Is someone a "bad person" or one who did "something bad" when a person does something that we think of as unthinkable?

This question has been on my mind since before the Boston Marathon bombing. One Sunday in March, when I was doing the Youth Sunday message, I commented that we have to love each other as God has commanded us to. One of the young people asked whether she had to love someone who did something really terrible. As hard as it was to accept, I had to say, "Yes, according to Jesus you must love that person."

I remembered that exchange several Friday evenings ago, and realized that I had to really think about what I had said in light of what happened during the Marathon and the ensuing days and nights of fear and uncertainty that followed. Do I really believe what I said -- that I need to love a person despite what they do? Did I practice what I preach when watching the events unfold that Friday night, as I joined more than 42 million people, watching and hoping for the capture of this young man who, along with his brother, had chosen to do something truly heinous? Did I love another as God loves all of us?

I don't believe that people are inherently "bad." I think that people do "bad" things. Since I believe that we humans are made in God's image, and therefore are a reflection of God, we are all good. But we can choose to do "bad" things: We can choose to ignore the person on the street who is in need, or we can be rude to people or kill people. That is our choice. That is what comes from having "free will." We are free to choose. Therefore, we also must accept the consequences of our choices and decisions. That doesn't mean that the person is "free" of their wrong-doing. That person has to answer to and is responsible for his or her actions and has to pay the price for those actions. But as Christians, we are expected to forgive them.

Being a Christian is not easy because it requires that we do things within a certain framework. It involves more than bringing food to a food pantry, or feeding the hungry or financially supporting our church or a cause about which we feel strongly. It is hard work as we seek to balance justice with forgiveness and love for all people. As Christians, we have chosen to follow one who set the example for us. And similar to free will, we can't pick and choose what parts of Jesus' ministry we want to follow and what parts we don't want to follow. Jesus said that we must forgive someone as many times as needed. We are required not only to love the Lord our God with all our heart, and all our strength and all our might, but we are also to love our neighbor as ourself. It would seem, then, that the only way to not love our neighbor, is to not love ourself. Quite a choice: only if we treat ourselves negatively, can we then have any excuse to treat our neighbor the same.

Because I have chosen to follow Jesus and try as best as I can to follow the commandments he has set before me, I then must also forgive. Love that forgives the one who wrongs you is a love that is beyond most of our understanding. I am in awe of the Amish who forgave the man who shot and killed their children while they were in school. And yet, they did exactly that. While they still grieve, they have forgiven the shooter.

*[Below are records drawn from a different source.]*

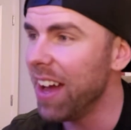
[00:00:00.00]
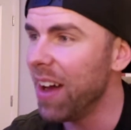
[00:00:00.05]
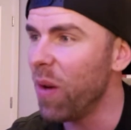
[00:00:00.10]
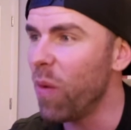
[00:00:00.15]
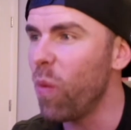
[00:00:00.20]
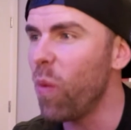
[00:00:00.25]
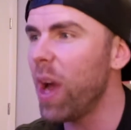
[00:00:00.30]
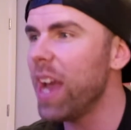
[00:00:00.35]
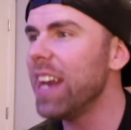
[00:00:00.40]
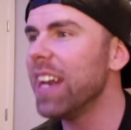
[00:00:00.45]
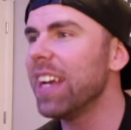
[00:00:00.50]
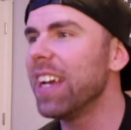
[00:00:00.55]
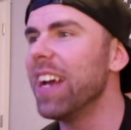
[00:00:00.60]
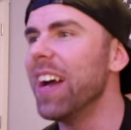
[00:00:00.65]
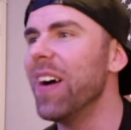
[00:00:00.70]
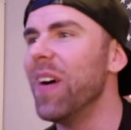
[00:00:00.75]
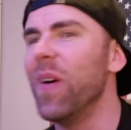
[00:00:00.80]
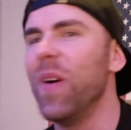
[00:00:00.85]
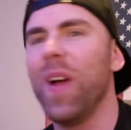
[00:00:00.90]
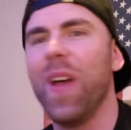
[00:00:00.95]
Way to
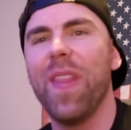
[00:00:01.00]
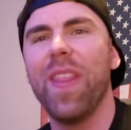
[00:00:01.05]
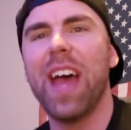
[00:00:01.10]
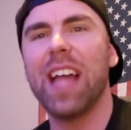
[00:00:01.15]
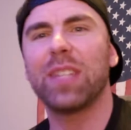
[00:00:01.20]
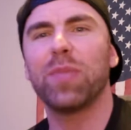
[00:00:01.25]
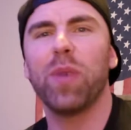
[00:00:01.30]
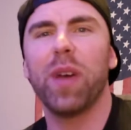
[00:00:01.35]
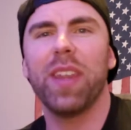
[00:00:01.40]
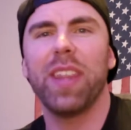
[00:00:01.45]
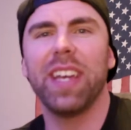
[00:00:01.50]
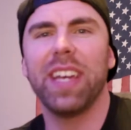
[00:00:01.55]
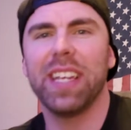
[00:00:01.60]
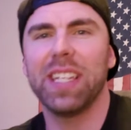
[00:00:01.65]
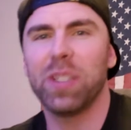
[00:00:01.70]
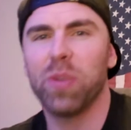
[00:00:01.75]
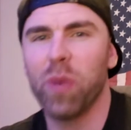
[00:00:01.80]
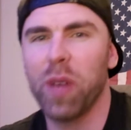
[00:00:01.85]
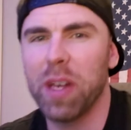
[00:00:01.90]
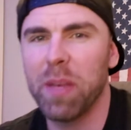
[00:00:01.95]
go. That's why they
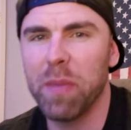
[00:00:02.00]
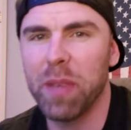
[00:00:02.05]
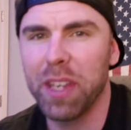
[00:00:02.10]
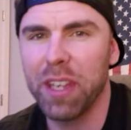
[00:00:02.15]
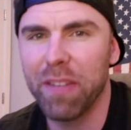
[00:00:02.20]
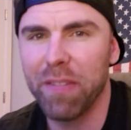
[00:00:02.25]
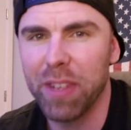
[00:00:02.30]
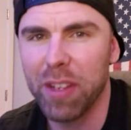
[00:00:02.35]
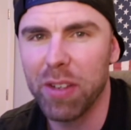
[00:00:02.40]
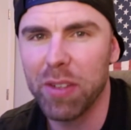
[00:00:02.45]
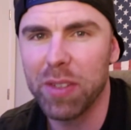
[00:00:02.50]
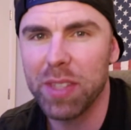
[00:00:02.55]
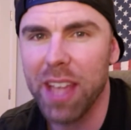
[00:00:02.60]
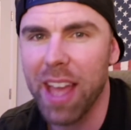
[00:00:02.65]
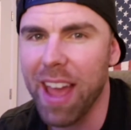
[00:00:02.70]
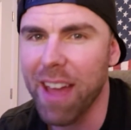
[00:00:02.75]
get 20 million views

I have also been in awe of those Christians for whom I have cared as they near the end of their life because many of them choose to "right the wrongs" they have had in their life, whether they were the one being wronged, or they wronged someone else. Seeking forgiveness and forgiving someone are often among the most important issues with which those who are dying want to deal. I have been very humbled by those who find ways to do so, especially ways to forgive those who have wronged them. It is not "lip-service" forgiveness; it is forgiveness from their heart. They seem to want to do their best to emulate Jesus by forgiving others and allowing old hurts to heal. Many have expressed that they can't believe that they let so many years go by, holding onto their anger and their hurt. They say that they feel unburdened and wish they could take back the years they held something against their family member or friend. They hope for more time to mend those wounds. Sometimes, they have the time, other times, they die soon thereafter.

So, do we too need to forgive those who have wronged us, hurt us, caused us deep pain and anguish, and those who have killed others who are innocent, and in particular, have killed our children? As Christians, it would seem that the answer must be "yes." No matter how hard that is to accept or swallow, we are commanded to love and to forgive those who have wronged us.

Seem impossible? It does to me because I cannot yet fathom a love that can transcend the human hurt, pain and suffering we experience. Perhaps some day I will. One thing that I do know for sure: With my faith in God, all things are possible.